One of the primary metabolic functions of a mature adipocyte is to supply energy via lipolysis, or the catabolism of stored lipids. Hormone-sensitive lipase (HSL) is a critical lipolytic enzyme, and its phosphorylation and subsequent activation by PKA generates phospho-binding sites for 14-3-3 proteins, a ubiquitously expressed family of molecular scaffolds.
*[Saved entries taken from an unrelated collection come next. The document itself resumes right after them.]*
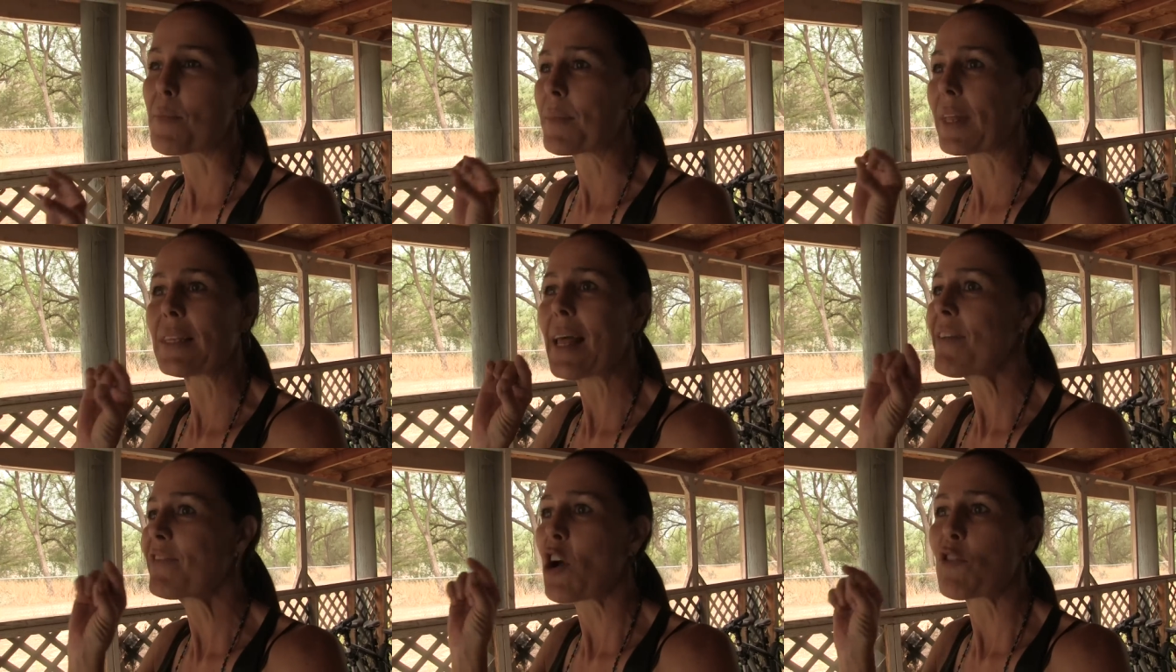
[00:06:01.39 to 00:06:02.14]
from the
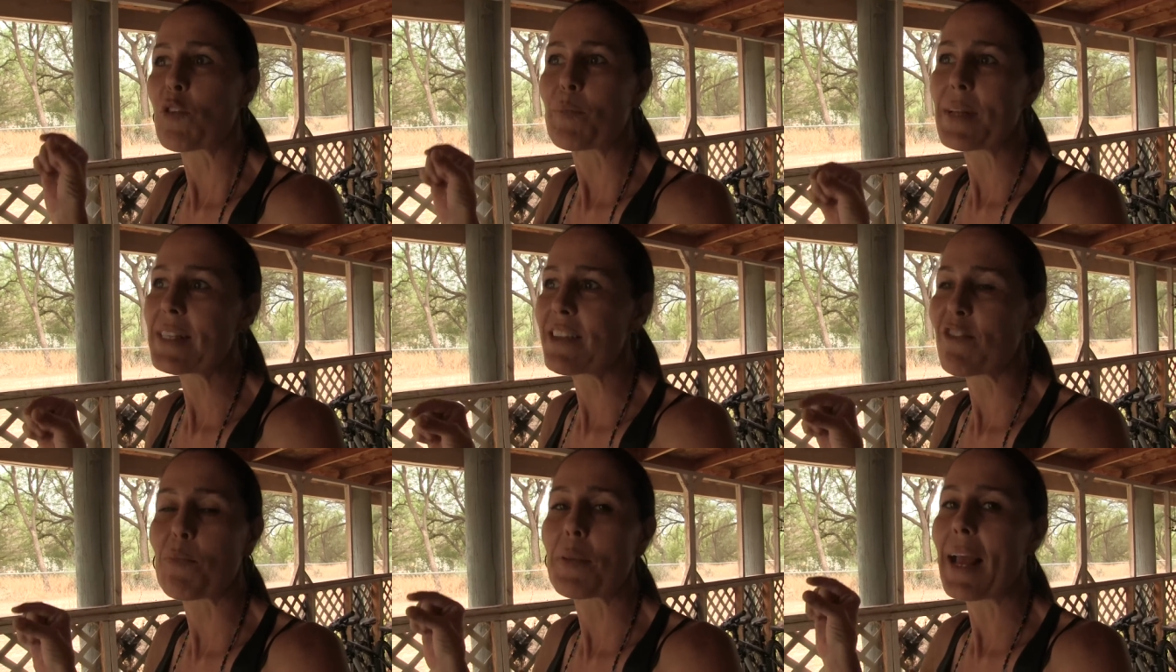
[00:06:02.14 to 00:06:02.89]
leftover bits
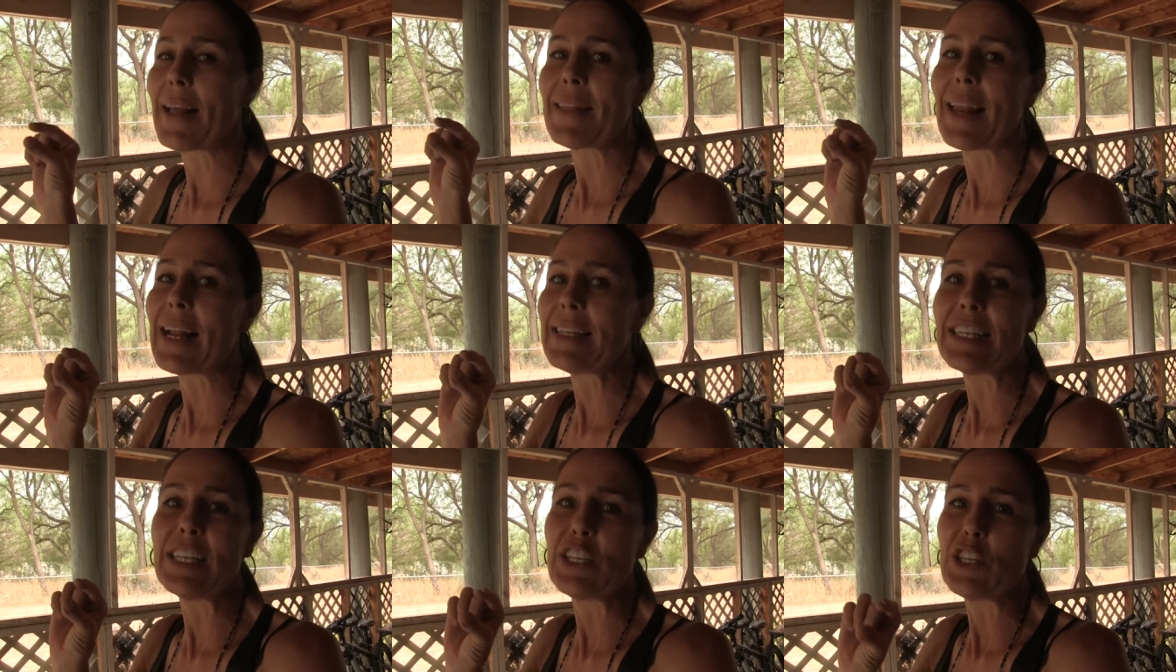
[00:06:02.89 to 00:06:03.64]
of plate that I
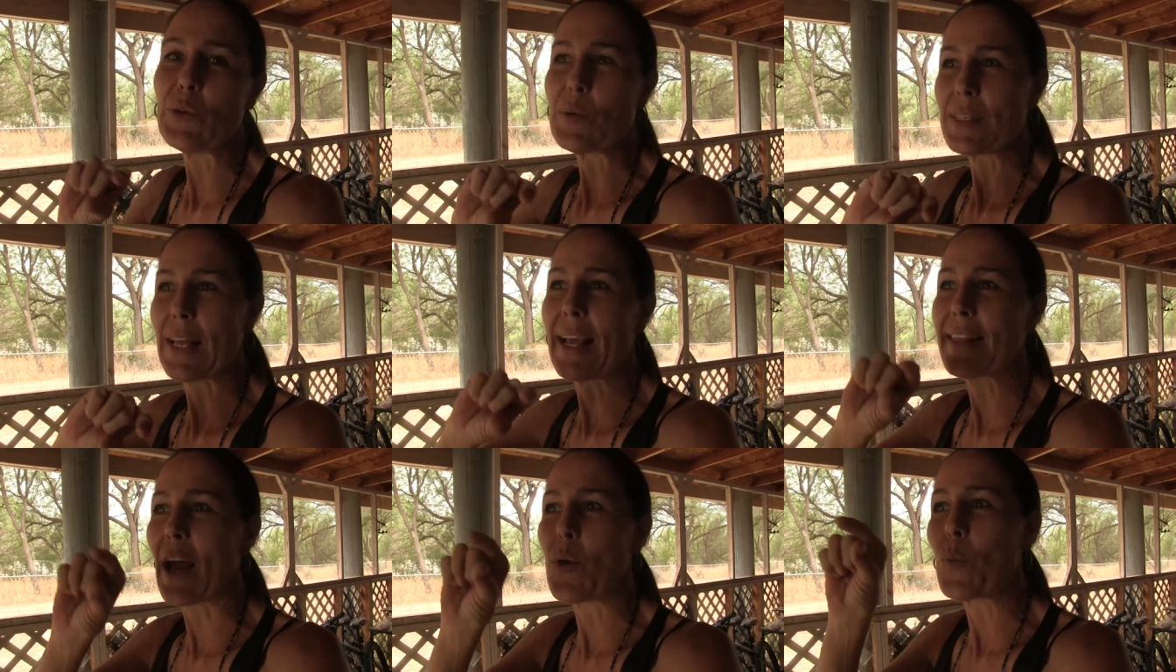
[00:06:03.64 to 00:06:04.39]
didn't use, like
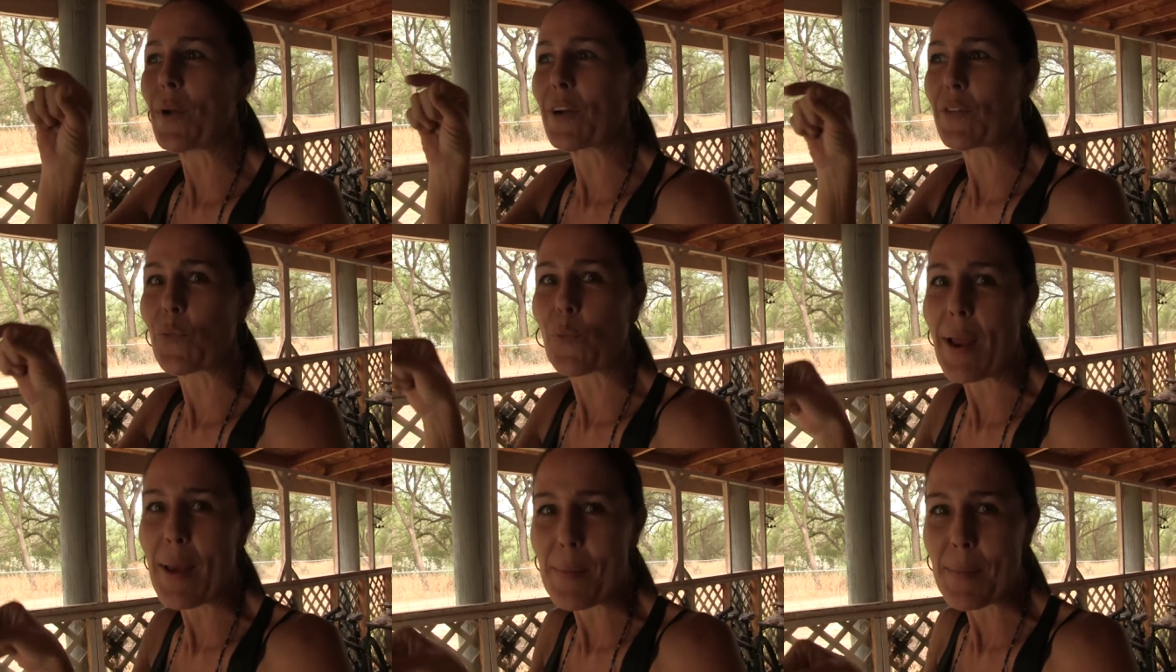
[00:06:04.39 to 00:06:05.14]
that weird
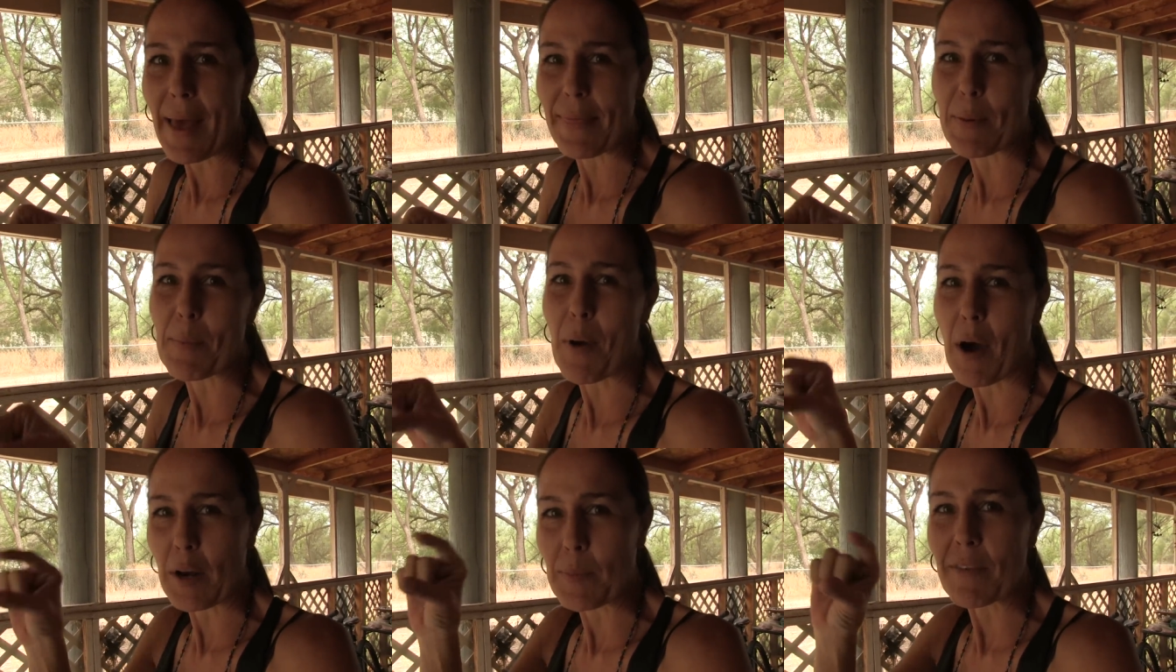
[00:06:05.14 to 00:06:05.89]
rim at the
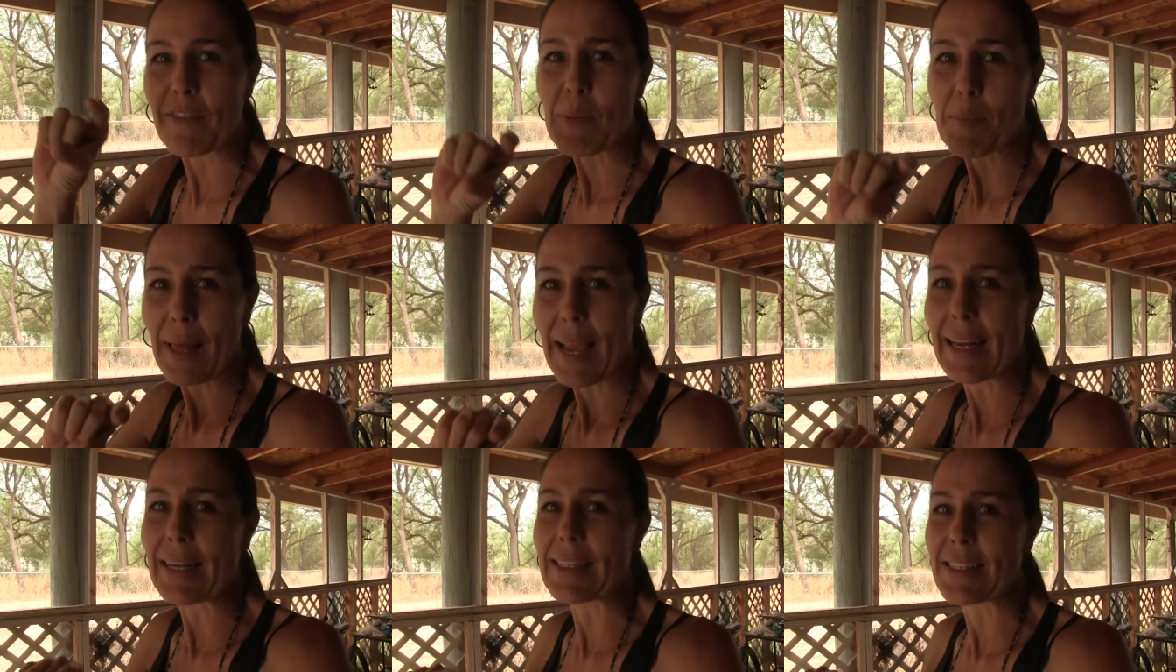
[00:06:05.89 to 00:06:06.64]
bottom of the
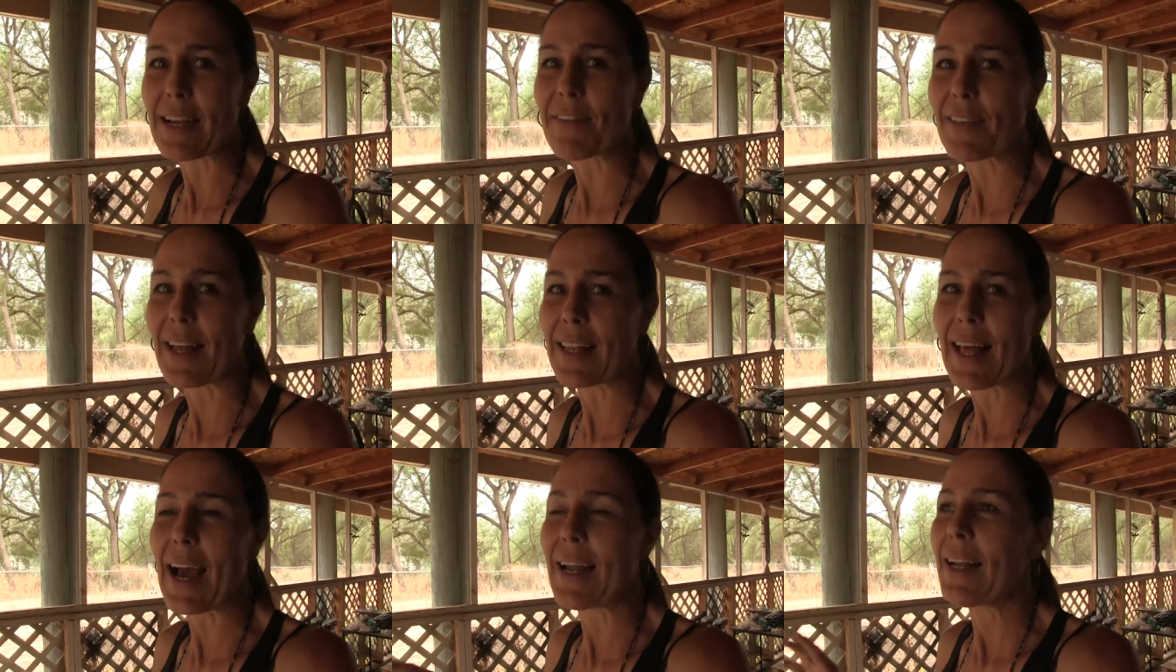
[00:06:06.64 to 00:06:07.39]
plate and stuff like
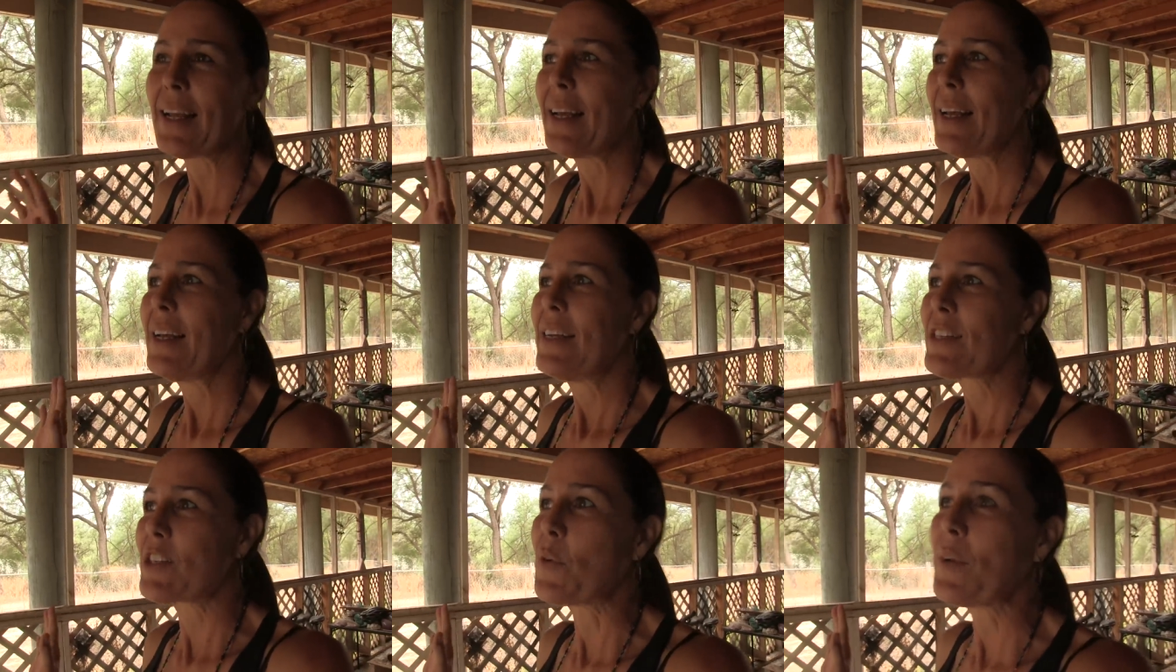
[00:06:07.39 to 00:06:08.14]
that.
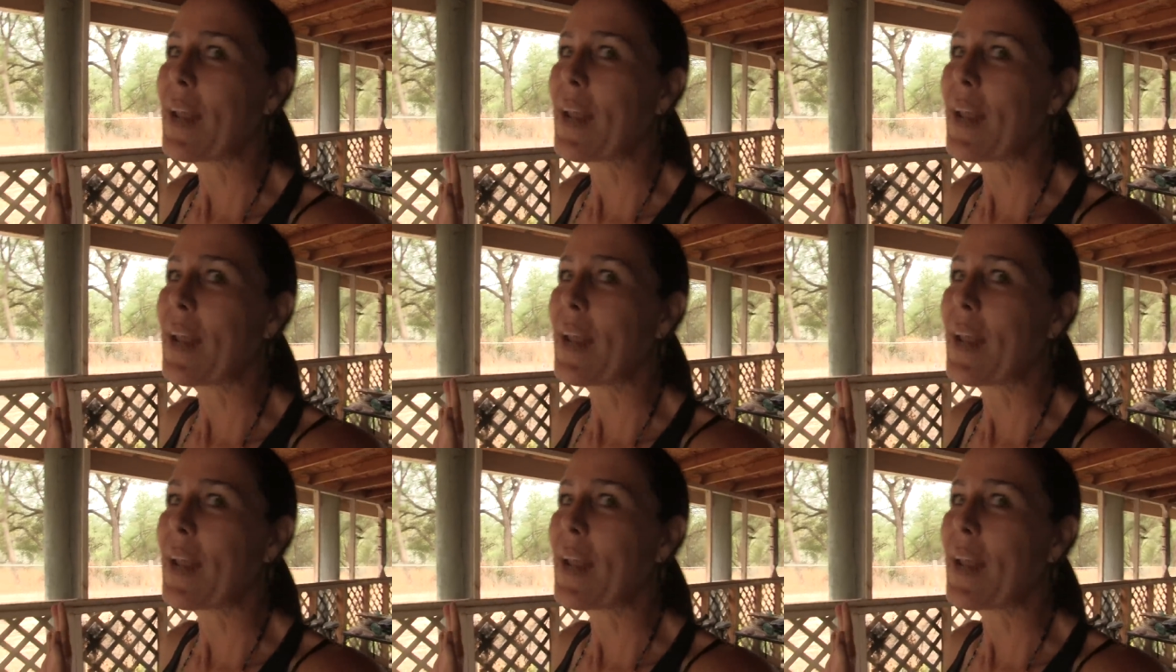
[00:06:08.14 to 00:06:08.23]
So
While we previously identified essential roles of the 14-3-3{zeta} isoform in murine adipogenesis, the presence of 14-3-3 protein binding sites on HSL suggests that 14-3-3{zeta} could also influence mature adipocyte processes like lipolysis. Herein, we demonstrate that 14-3-3{zeta} is necessary for lipolysis in male mice and fully differentiated 3T3-L1 adipocytes, as depletion of 14-3-3{zeta} significantly impaired glycerol and FFA release. Unexpectedly, this was not due to impairments in signaling events underlying lipolysis; instead, reducing 14-3-3{zeta} expression was found to significantly impact adipocyte maturity, as observed by reduced abundance of PPAR{gamma}2 protein and expression of mature adipocytes genes and those associated with de novo triglyceride synthesis and lipolysis. The impact of 14-3-3{zeta} depletion on adipocyte maturity was further examined with untargeted lipidomics, which revealed that reductions in 14-3-3{zeta} abundance promoted the acquisition of a lipidomic signature that resembled undifferentiated, pre-adipocytes. Collectively, these findings reveal a novel aspect of 14-3-3{zeta} in adipocytes, as reducing 14-3-3{zeta} was found to have a negative effect on adipocyte maturity and adipocyte-specific processes like lipolysis.